2) and more significantly: I saw a rosier future for Japan. When this whole damn thing started, I bemoaned the lack of volunteer spirit in the country. Growing up as a Boy Scout in a high school full of candy-stripers and handicapped school interns, I could forsee few people having the gumption to head down and help. Reinforcing this view were my work experiences. Having worked for 3 Japanese companies, one full-time as a salaryman for 15 months, I have seen a very ugly side of Japanese society, where nobody is supposed to care about out-groups unless there's money involved, truth is determined by whomever pays your salary, seniority suppresses the free and open exchange of ideas, and lives and free wills are sacrificed for the good of the company, and there are no free lunches. "tada hodo takai mono ga nai". Even Japanese developmental assistance and investment, some say, is directed at markets that will develop and buy Japanese. To be sure, elements of this are found in any business environment, but the Japanese corporate culture of "callous disregard for those unconnected or below you", plus "sacrifice for its own sake" seemed the norm in Japan for me.

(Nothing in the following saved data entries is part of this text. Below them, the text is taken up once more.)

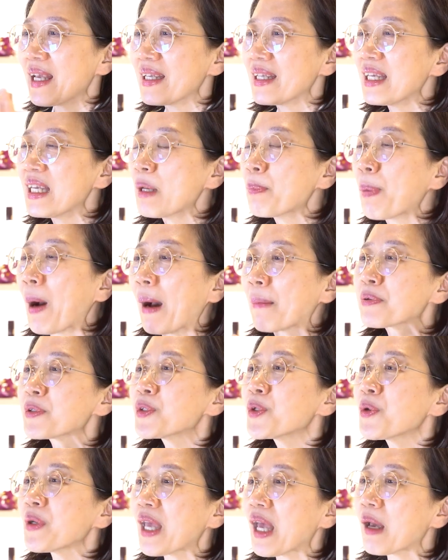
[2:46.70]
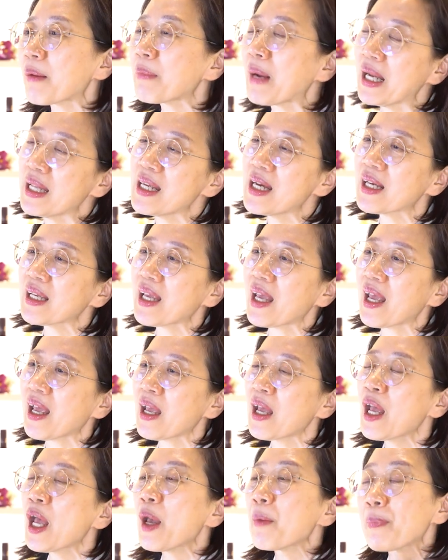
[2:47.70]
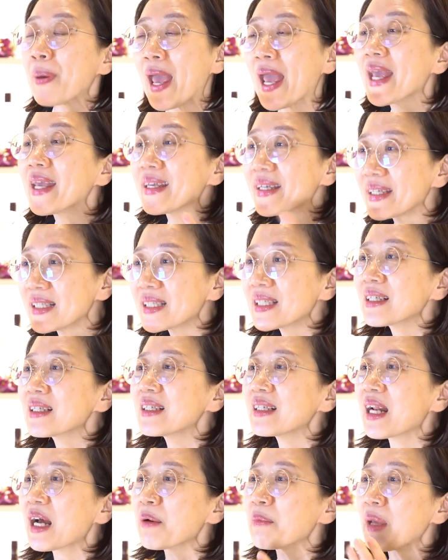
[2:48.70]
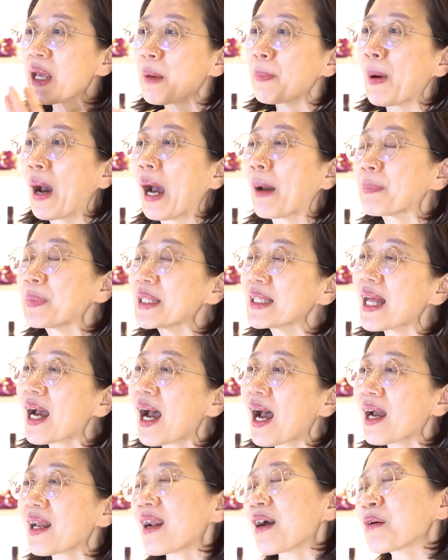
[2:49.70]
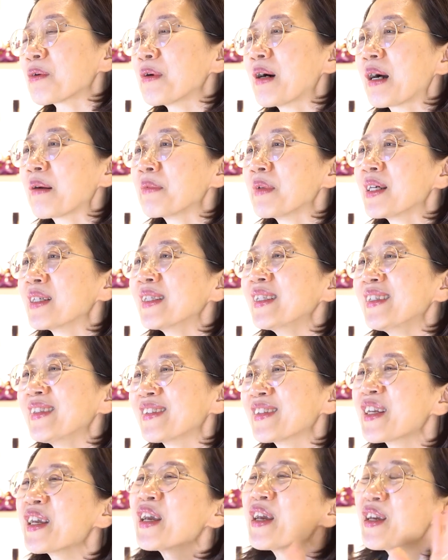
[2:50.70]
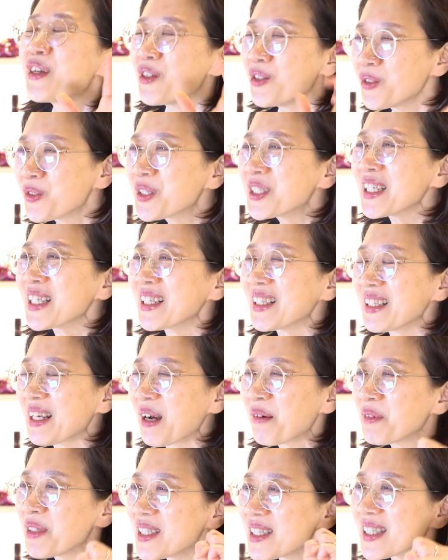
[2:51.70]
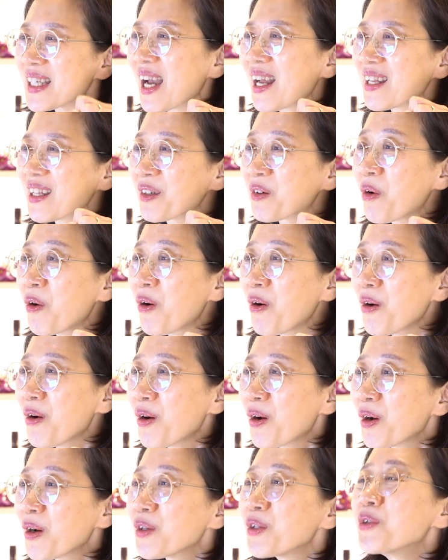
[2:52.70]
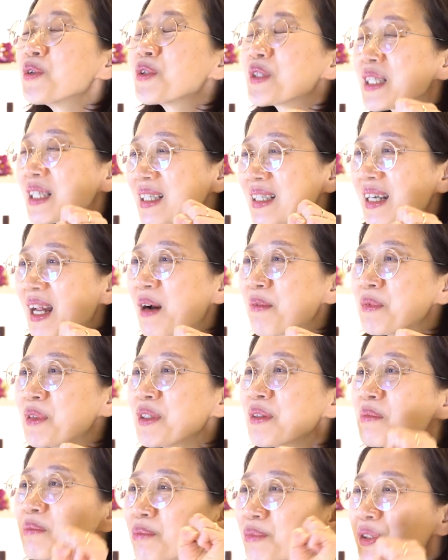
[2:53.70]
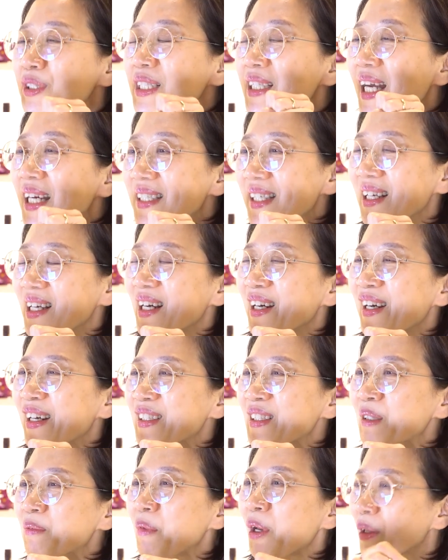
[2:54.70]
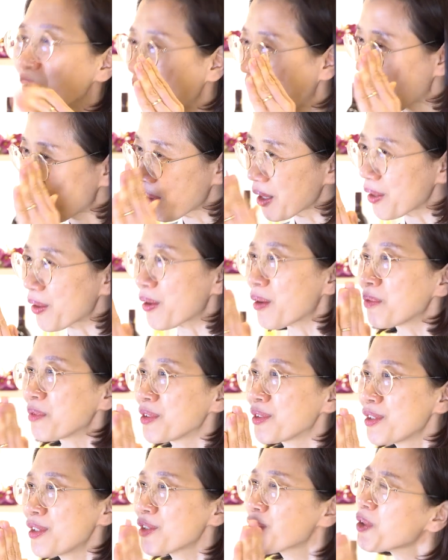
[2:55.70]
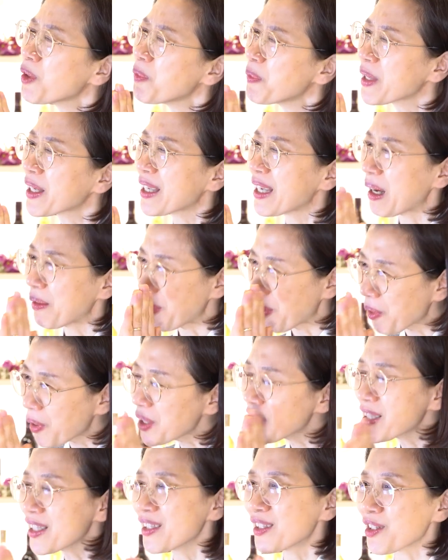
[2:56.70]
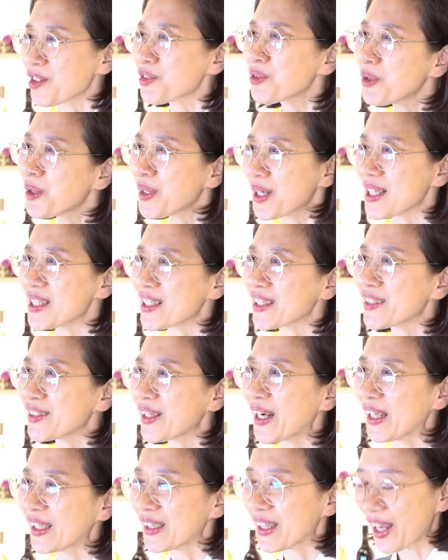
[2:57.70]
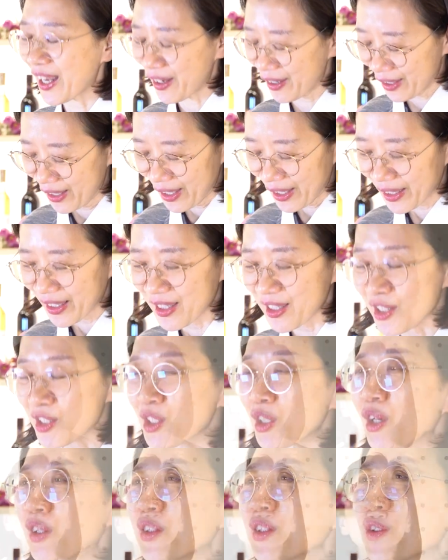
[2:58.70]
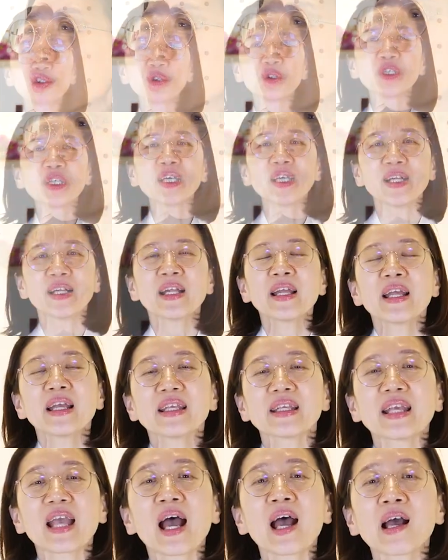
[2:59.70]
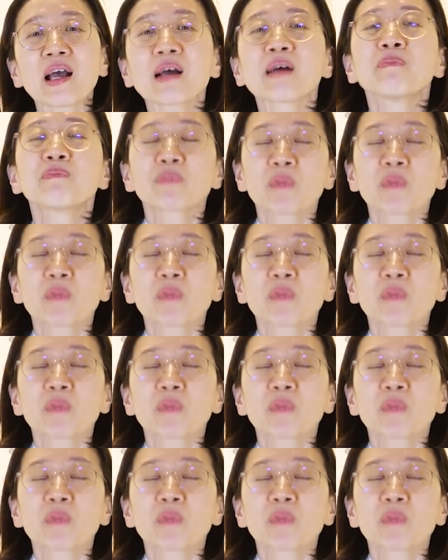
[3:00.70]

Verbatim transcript: 이 밥 속에 만약에 120g의 밥이다 라고 하면은 60g은 쌀이고 60g은 물이다 생각하시면 아마 여러분들 술빚기 아마 훨씬 더 수월하실 것 같아요. 그래서 저는 오늘 약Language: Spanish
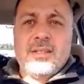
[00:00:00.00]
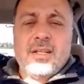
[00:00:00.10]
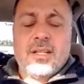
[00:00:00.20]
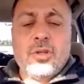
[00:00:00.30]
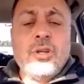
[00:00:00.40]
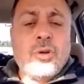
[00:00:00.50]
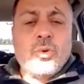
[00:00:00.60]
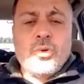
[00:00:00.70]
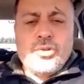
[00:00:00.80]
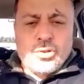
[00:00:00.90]
Estoy
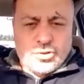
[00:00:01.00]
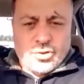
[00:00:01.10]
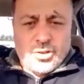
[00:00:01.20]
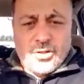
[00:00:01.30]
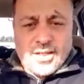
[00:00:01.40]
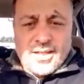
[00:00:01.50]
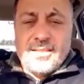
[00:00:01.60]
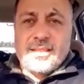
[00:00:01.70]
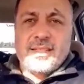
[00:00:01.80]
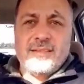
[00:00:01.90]
orgulloso de lo que
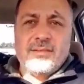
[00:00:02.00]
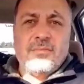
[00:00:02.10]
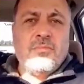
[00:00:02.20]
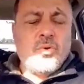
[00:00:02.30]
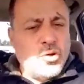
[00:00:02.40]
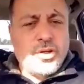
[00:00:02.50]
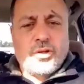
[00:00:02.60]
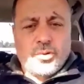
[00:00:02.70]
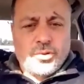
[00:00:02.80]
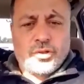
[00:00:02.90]
hice, muy
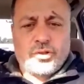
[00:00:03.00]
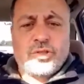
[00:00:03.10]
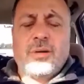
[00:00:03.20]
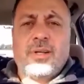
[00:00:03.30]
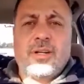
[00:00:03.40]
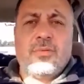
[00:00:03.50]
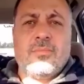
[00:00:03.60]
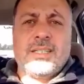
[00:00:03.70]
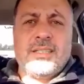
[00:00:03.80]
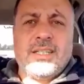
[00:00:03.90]
orgulloso de haber
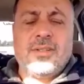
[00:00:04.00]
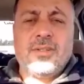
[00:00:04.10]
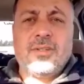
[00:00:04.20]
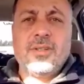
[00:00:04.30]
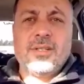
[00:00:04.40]
combatido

I was very pleasantly surprised by what I was in Kobe. Young people trying to do good for only good's sake--without elaborate calculations of gain and loss, dedication to the betterment of society, and all those warm fuzzy feelings that we belittled so much in IRPS. People were aggressive, outgoing, argumentative, and blustry--this was the only time I could talk like an American in Japanese without having to stop and insert the midstep of considering the sensitivities of the listener. Moreover, the amount of social consciousness in the participants was on par of any place I've seen in the US, and the number of Japanese garnering this experience, about 7000 total in Chuo-ku alone at last count, grows by about 100 new members a day. This, I hope, will have far-reaching ripples throughout Japan, and make people more open minded towards helping ameliorate the suffering of others.

I am proud to have been a Kobe volunteer. It changed my mind about the existence of the forces pushing for a "moralistic good" in Japanese society.